- Born: 1974 (age 51–52) Armenia
- Education: Meshrop Mashtots University
- Occupation: Human rights activist
- Years active: 2014–present
- Employer: Public Radio of Armenia (2014–2018)
- Known for: Advocacy for Yazidi women in Armenia

= Haje Bakoyan =

Armenian Yezidi activist (born 1974)

Haje Bakoyan (Հաջե Բաքոյան; born c. 1974) is a Yazidi human rights activist from Armenia. She is known for her advocacy for Yazidi women by promoting their access to education.

== Biography ==
Bakoyan was born and raised in a Yazidi family in Armenia. She was married at the age of 18 and did not finish high school, moving to work on her husband's family's dairy farm. When she attempted to finish high school, she faced resistance from her family. Bakoyan ultimately resumed her studies at the age of 49 when she started studying psychology and philology at Meshrop Mashtots University.

For many years, Bakoyan worked as a Kurmanji teacher at several Yazidi schools in Taperakan. In 2014, Bakoyan began working for the Yazidi department of Public Radio of Armenia, acting as its editor-in-chief until 2018.

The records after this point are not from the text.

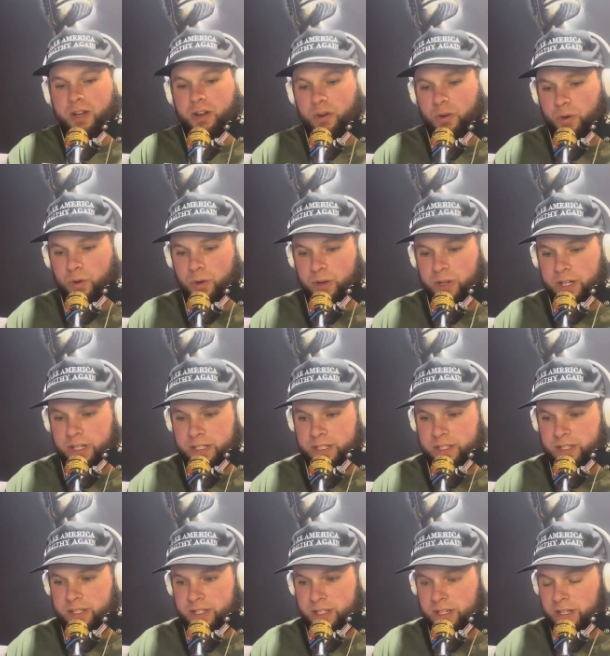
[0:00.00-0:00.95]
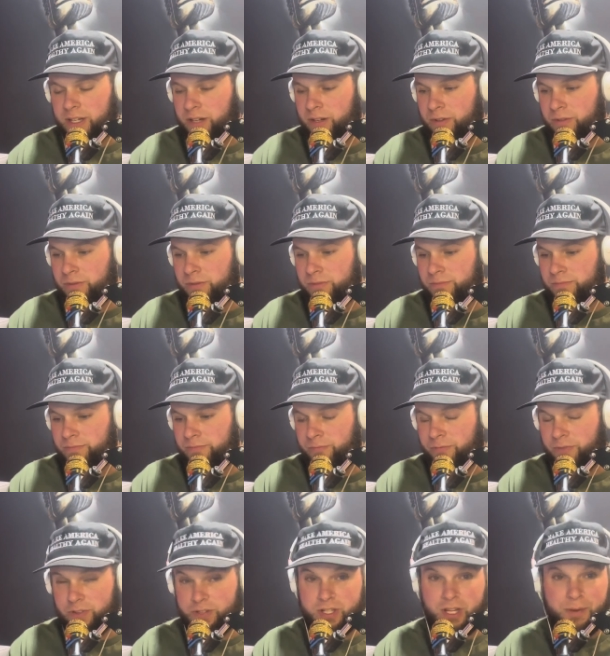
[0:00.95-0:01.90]
or it's you know
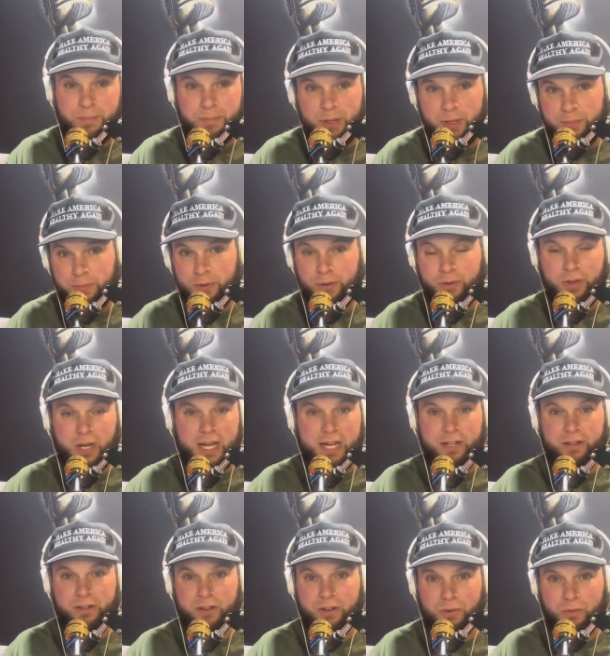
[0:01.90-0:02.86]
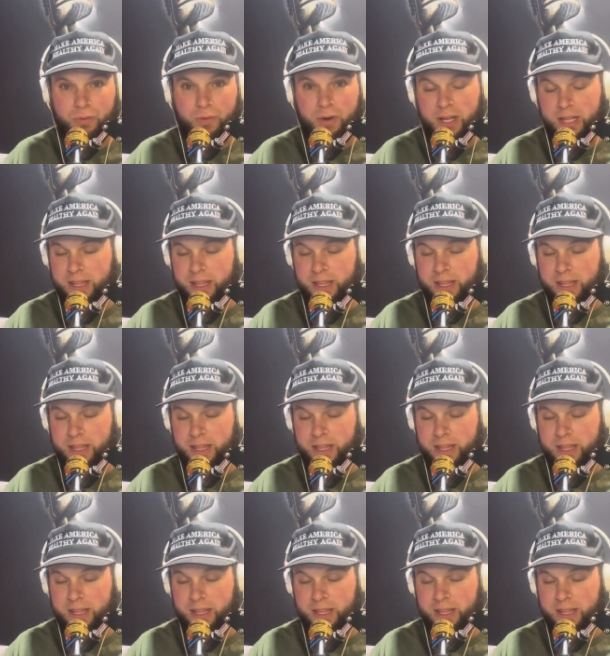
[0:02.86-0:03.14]
for some people i don't know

In 2014, Bakoyan established Shams Humanitarian NGO, a non-governmental organisation that worked to challenge gender norms within the Yazidi community in Armenia, primarily in Ararat Province. Bakoyan has criticised the Yazidi cultural expectation of girls ending their education to marry, which she said prevented girls from having dreams for the future outside of marriage and motherhood. She has advocated the need for familial support, a community environment and access to education as necessary for the empowerment of Yazidi women. Bakoyan disagrees that women empowerment is contrary to Yezidi customs and traditions and believes attitudes against stem from worries about girls being far from home; financial hardship; and traditions that stigmatise women's education. Bakoyan also established Life Starts Anew After 40 with support from the Women's Fund Armenia, which targets women who believe their lives cannot change. This included through providing professional training, mental health workshops, and community projects, and stressing the importance of employment and finance.

Bakoyan has criticised the lack of mechanisms to prevent early marriage or restrictions on girls' education. While she supported the Armenian government's repeal of a law that permitted children aged 16 and 17 to marry with parental consent, she has stated that the change in law has not been widely accepted in Yazidi communities.

During the COVID-19 pandemic in Armenia and the Nagoro-Karabakh conflict, Bakoyan provided emergency relief to Yazidi communities.